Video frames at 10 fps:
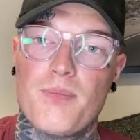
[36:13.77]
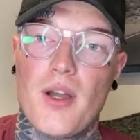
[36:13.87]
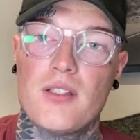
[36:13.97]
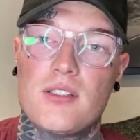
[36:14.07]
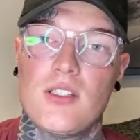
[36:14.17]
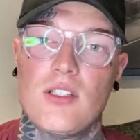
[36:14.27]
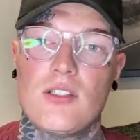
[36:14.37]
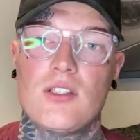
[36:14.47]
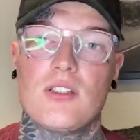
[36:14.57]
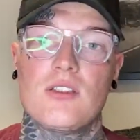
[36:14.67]
But to
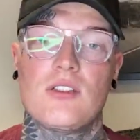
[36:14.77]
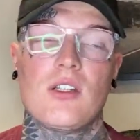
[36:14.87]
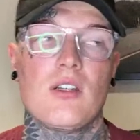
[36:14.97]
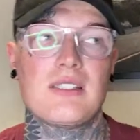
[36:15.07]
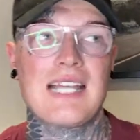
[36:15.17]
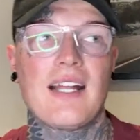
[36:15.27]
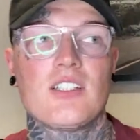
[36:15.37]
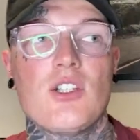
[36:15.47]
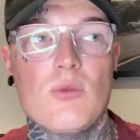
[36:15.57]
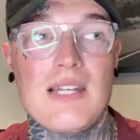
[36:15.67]

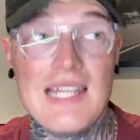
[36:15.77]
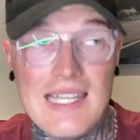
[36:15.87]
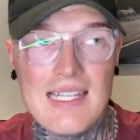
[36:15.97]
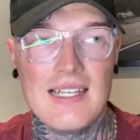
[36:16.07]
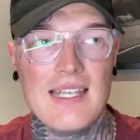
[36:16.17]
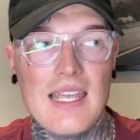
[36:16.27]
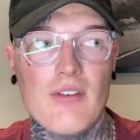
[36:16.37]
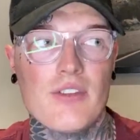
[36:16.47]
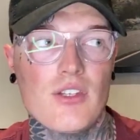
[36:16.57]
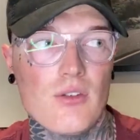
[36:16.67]
tattoo legally here
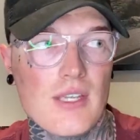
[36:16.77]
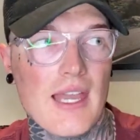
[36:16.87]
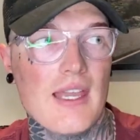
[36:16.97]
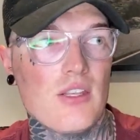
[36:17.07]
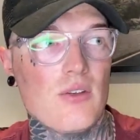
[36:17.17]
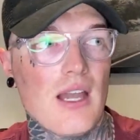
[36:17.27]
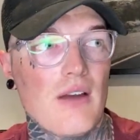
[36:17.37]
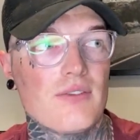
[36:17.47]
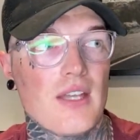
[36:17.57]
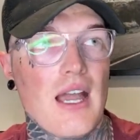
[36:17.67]
in the UK, you
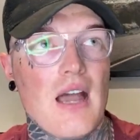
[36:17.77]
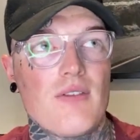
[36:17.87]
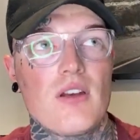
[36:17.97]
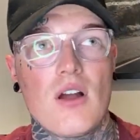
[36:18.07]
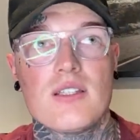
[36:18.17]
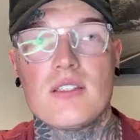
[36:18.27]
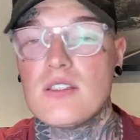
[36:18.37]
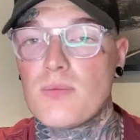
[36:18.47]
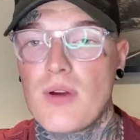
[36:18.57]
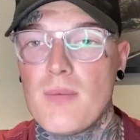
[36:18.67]
have to have a
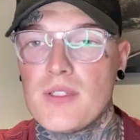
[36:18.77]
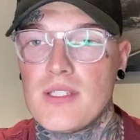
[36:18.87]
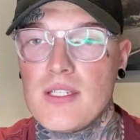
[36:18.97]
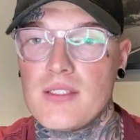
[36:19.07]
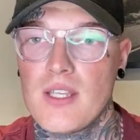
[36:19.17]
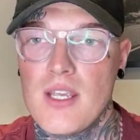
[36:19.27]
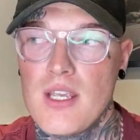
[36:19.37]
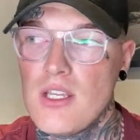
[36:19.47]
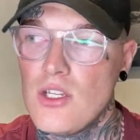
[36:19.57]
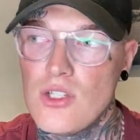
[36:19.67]
licensed premises.
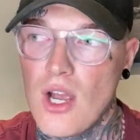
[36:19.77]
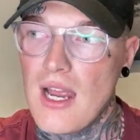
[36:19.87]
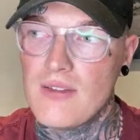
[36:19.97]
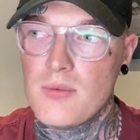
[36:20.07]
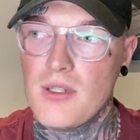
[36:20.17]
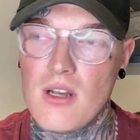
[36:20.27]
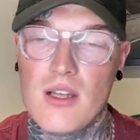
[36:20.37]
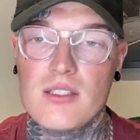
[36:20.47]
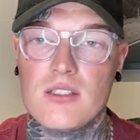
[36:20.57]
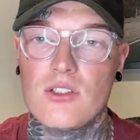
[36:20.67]
You don't have to be
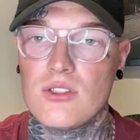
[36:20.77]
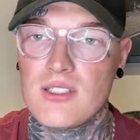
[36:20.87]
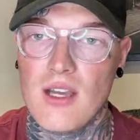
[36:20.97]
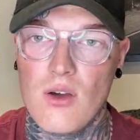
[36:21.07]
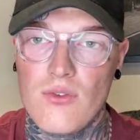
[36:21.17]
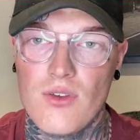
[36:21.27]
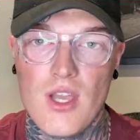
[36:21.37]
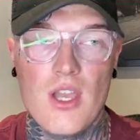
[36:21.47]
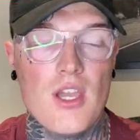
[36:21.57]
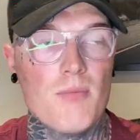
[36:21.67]
licensed yourself,
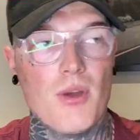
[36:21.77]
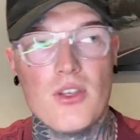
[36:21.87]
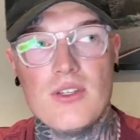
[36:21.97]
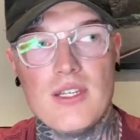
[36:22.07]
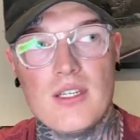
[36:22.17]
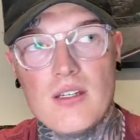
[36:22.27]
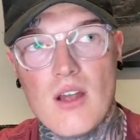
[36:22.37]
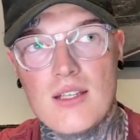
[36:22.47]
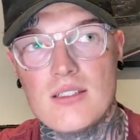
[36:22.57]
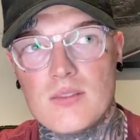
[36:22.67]
but you need a
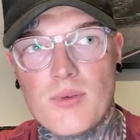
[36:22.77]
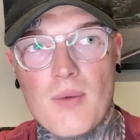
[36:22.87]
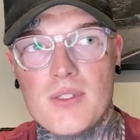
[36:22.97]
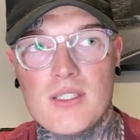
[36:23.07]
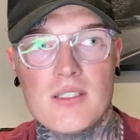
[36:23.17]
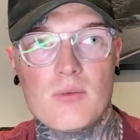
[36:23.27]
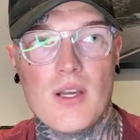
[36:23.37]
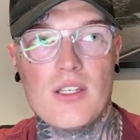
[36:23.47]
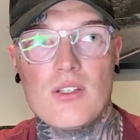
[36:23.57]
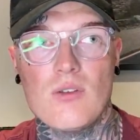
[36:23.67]
licensed premises where
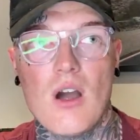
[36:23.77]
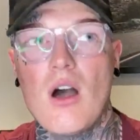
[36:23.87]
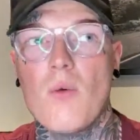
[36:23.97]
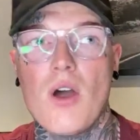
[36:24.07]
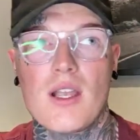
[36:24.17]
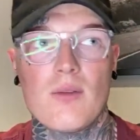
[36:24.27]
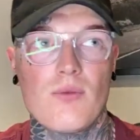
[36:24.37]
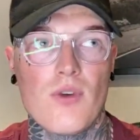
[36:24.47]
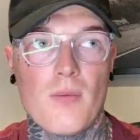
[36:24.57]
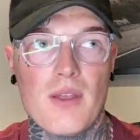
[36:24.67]
you are working
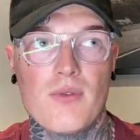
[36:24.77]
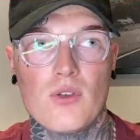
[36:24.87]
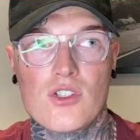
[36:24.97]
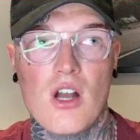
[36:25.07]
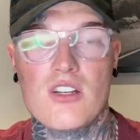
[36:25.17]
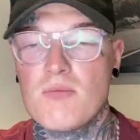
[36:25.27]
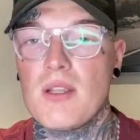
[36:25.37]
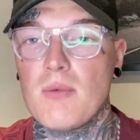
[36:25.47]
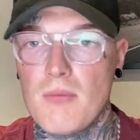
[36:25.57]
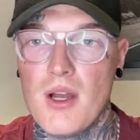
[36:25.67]
from if you're charging
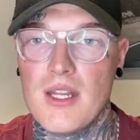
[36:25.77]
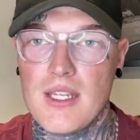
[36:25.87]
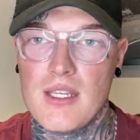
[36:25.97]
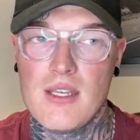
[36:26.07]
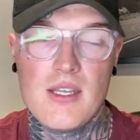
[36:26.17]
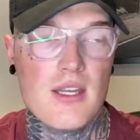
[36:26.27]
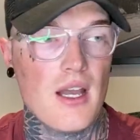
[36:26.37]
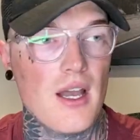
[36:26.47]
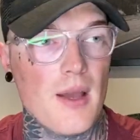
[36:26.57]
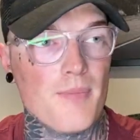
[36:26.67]
people money.
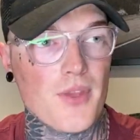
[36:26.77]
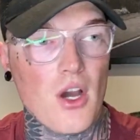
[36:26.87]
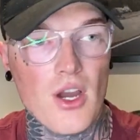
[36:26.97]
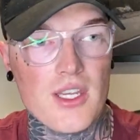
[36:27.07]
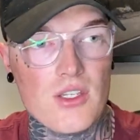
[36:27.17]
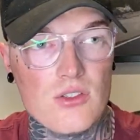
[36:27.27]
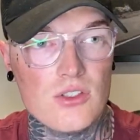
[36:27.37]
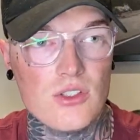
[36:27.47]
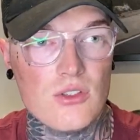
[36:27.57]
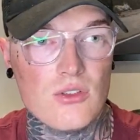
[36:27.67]
I used
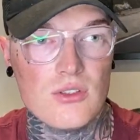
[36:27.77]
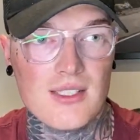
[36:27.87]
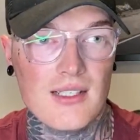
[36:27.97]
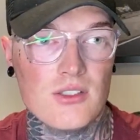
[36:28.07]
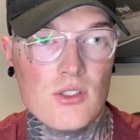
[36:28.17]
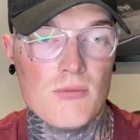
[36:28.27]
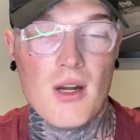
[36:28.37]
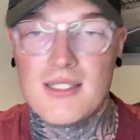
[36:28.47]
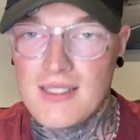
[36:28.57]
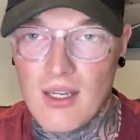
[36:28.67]
to tattoo
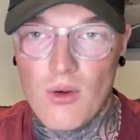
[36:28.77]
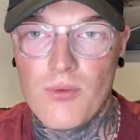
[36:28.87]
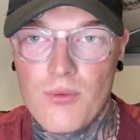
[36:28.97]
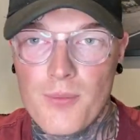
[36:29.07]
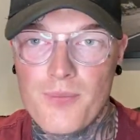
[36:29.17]
myself.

━━━━

What is required - None of the pictures should be kept; reproduce all the remaining material exactly.

Finished exercise -
Video frames at 10 fps:
[36:13.77]
[36:13.87]
[36:13.97]
[36:14.07]
[36:14.17]
[36:14.27]
[36:14.37]
[36:14.47]
[36:14.57]
[36:14.67]
But to
[36:14.77]
[36:14.87]
[36:14.97]
[36:15.07]
[36:15.17]
[36:15.27]
[36:15.37]
[36:15.47]
[36:15.57]
[36:15.67]

[36:15.77]
[36:15.87]
[36:15.97]
[36:16.07]
[36:16.17]
[36:16.27]
[36:16.37]
[36:16.47]
[36:16.57]
[36:16.67]
tattoo legally here
[36:16.77]
[36:16.87]
[36:16.97]
[36:17.07]
[36:17.17]
[36:17.27]
[36:17.37]
[36:17.47]
[36:17.57]
[36:17.67]
in the UK, you
[36:17.77]
[36:17.87]
[36:17.97]
[36:18.07]
[36:18.17]
[36:18.27]
[36:18.37]
[36:18.47]
[36:18.57]
[36:18.67]
have to have a
[36:18.77]
[36:18.87]
[36:18.97]
[36:19.07]
[36:19.17]
[36:19.27]
[36:19.37]
[36:19.47]
[36:19.57]
[36:19.67]
licensed premises.
[36:19.77]
[36:19.87]
[36:19.97]
[36:20.07]
[36:20.17]
[36:20.27]
[36:20.37]
[36:20.47]
[36:20.57]
[36:20.67]
You don't have to be
[36:20.77]
[36:20.87]
[36:20.97]
[36:21.07]
[36:21.17]
[36:21.27]
[36:21.37]
[36:21.47]
[36:21.57]
[36:21.67]
licensed yourself,
[36:21.77]
[36:21.87]
[36:21.97]
[36:22.07]
[36:22.17]
[36:22.27]
[36:22.37]
[36:22.47]
[36:22.57]
[36:22.67]
but you need a
[36:22.77]
[36:22.87]
[36:22.97]
[36:23.07]
[36:23.17]
[36:23.27]
[36:23.37]
[36:23.47]
[36:23.57]
[36:23.67]
licensed premises where
[36:23.77]
[36:23.87]
[36:23.97]
[36:24.07]
[36:24.17]
[36:24.27]
[36:24.37]
[36:24.47]
[36:24.57]
[36:24.67]
you are working
[36:24.77]
[36:24.87]
[36:24.97]
[36:25.07]
[36:25.17]
[36:25.27]
[36:25.37]
[36:25.47]
[36:25.57]
[36:25.67]
from if you're charging
[36:25.77]
[36:25.87]
[36:25.97]
[36:26.07]
[36:26.17]
[36:26.27]
[36:26.37]
[36:26.47]
[36:26.57]
[36:26.67]
people money.
[36:26.77]
[36:26.87]
[36:26.97]
[36:27.07]
[36:27.17]
[36:27.27]
[36:27.37]
[36:27.47]
[36:27.57]
[36:27.67]
I used
[36:27.77]
[36:27.87]
[36:27.97]
[36:28.07]
[36:28.17]
[36:28.27]
[36:28.37]
[36:28.47]
[36:28.57]
[36:28.67]
to tattoo
[36:28.77]
[36:28.87]
[36:28.97]
[36:29.07]
[36:29.17]
myself.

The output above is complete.